= Abba Schoengold =

Romanian theatre performer

Abba Schoengold (also Shoengold, Shongold, or Sheingold) was a Romanian Jewish actor in the early years of Yiddish theater, the first person to score a serious reputation as a dramatic actor in Yiddish.

== Biography ==
A singer in the synagogue choir of the leading synagogue in Bucharest, Romania, Schoengold had also performed in a quartet with Sigmund Mogulesko, playing at weddings and parties. He failed an audition in 1877 for Abraham Goldfaden's nascent Yiddish theater company (which Mogulesko joined). Within a year, he had joined the troupe of playwright Moses Halevy-Hurvitz, which toured through rural Romania and eventually to Chişinău, where his performance supposedly inspired David Kessler's interest in theater. He then travelled on his own to Odessa, Ukraine.

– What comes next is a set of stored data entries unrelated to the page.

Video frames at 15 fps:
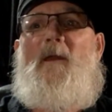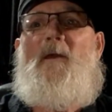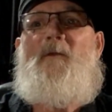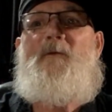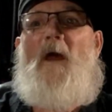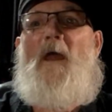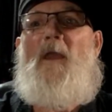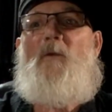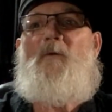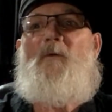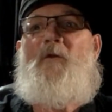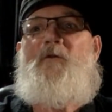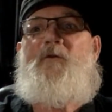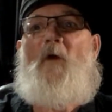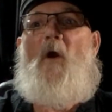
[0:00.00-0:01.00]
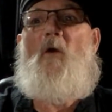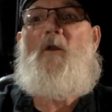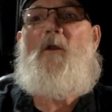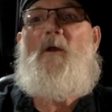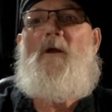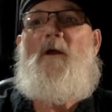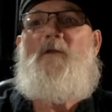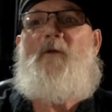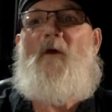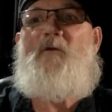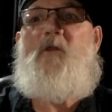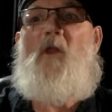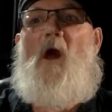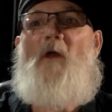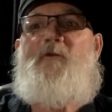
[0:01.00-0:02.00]
Tyke was a joke. Does
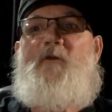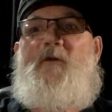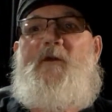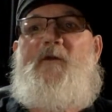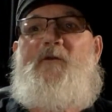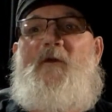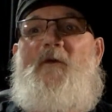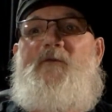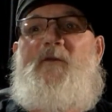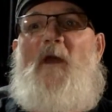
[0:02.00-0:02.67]
logic exist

In 1882, at the Mariinsky Theater in Odessa, he scored a triumph in the first Yiddish-language production of Karl Gutzkow's Uriel Acosta. Jacob Adler writes that at this time he was "the god of the Yiddish public, the god, indeed, of all who saw him on stage... the handsomest man in the world. Tall. Blue eyes. Golden hair. An Apollo." [Adler, 1999, 221] Adler also writes that he had "a mania for adding to his costume... a plume, a feather, a cape, a scarf, ... medals". [Adler, 1999, 269]

With his wife Clara Schoengold, he followed much of the Yiddish theater community to London in the mid-1880s and thence to New York City. Their son Joseph married Adler's daughter Frances in New York in 1911; both went on to be leading lights of the Yiddish stage.